La SARL Bomas construction ne critique pas le jugement en ce qu'il a retenu que le point de départ du délai de prescription était le 25 juin 2014. Elle le conteste en revanche en ce qu'il a exclu l'existence d'actes interruptifs de prescription à son égard. Ainsi, elle expose d'une part qu'elle a été assignée au fond le 17 août 2018 par la SCCV Les Jardins d'Aurore devant la 5ème chambre du tribunal judiciaire aux fins d'obtenir sa garantie sur les actions engagées par les copropriétaires, actions engagées par actes du 28 juillet 2015, que par quatre ordonnances du juge de la mise en état du 13 décembre 2016, M. [R] a été désigné en qualité d'expert judiciaire avec pour mission l'apurement des comptes relatifs aux parties privatives et qu'elle s'est constituée le 7 septembre 2019. Elle en déduit que sa constitution dans le cadre de cette première procédure vaut acte interruptif de prescription. Elle précise que l'action menée par les copropriétaires, puis par la SCCV Les Jardins d'Aurore, est une action relative au contrat de construction conclu avec elle, dont elle oppose en défense la compensation de sa créance. D'autre part, sur le fondement de l'article 2239 du code civil, elle se prévaut de l'ordonnance de référé du 2 mai 2016, rendue par la 7ème chambre civile du tribunal judiciaire de Bordeaux, missionnant notamment l'expert d'un apurement des comptes entre les parties. Cette ordonnance aurait ainsi un effet interruptif à l'égard de toutes les parties, dont elle-même.

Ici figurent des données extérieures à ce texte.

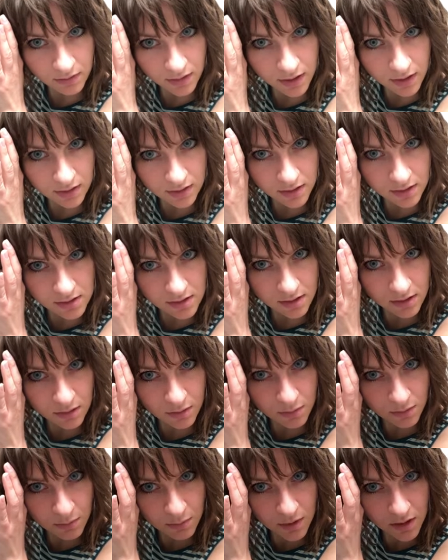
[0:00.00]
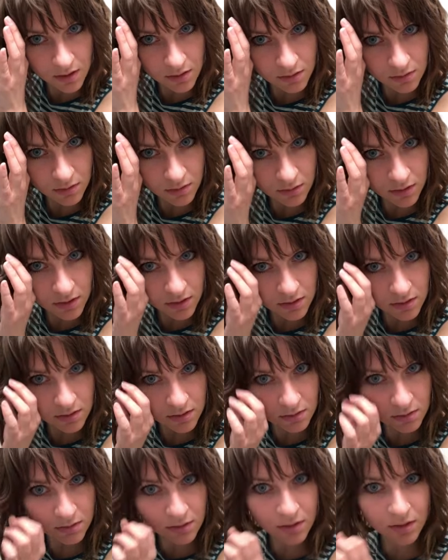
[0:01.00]
like doesn't go the way you told it
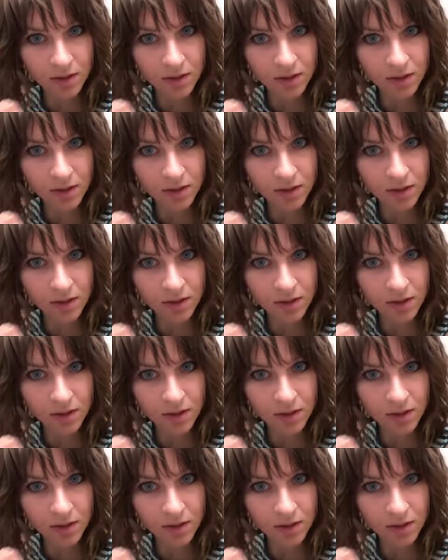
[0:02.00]
to.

La SCCV Les Jardins d'Aurore soutient au contraire que la première demande en paiement de la société Bomas construction, conforme à l'article 2241 du code civil, est constituée par ses conclusions de fond du 30 septembre 2020, donc postérieures au délai de prescription de son action. En effet, reprenant les motifs du jugement, elle fait valoir que les assignations aux fins d'intervention forcée et de garantie qui lui ont été délivrées le 17 août 2018 n'ont pas d'effet interruptif de prescription dans la mesure où la société Bomas construction n'en était pas l'auteur et donc qu'elle n'avait donc formé aucune demande et que l'ordonnance du 13 mars 2017 n'a pas eu d'effet suspensif dès lors que la société Bomas construction, non comparante, n'a ni soutenu une demande en paiement ni ne s'est associée à la demande d'expertise, peu important que la mission de l'expert ait comporté un volet relatif à une proposition d'apurement des comptes.

***

Les parties ne contestent pas l'application au présent litige de la prescription quinquennale courant à compter de l'achévement du délai annal de parfait achévement, soit au 25 juin 2014 expirant le 25 juin 2019, tel que retenue par le premier juge, n'étant en désaccord que sur les causes interruptives de prescription.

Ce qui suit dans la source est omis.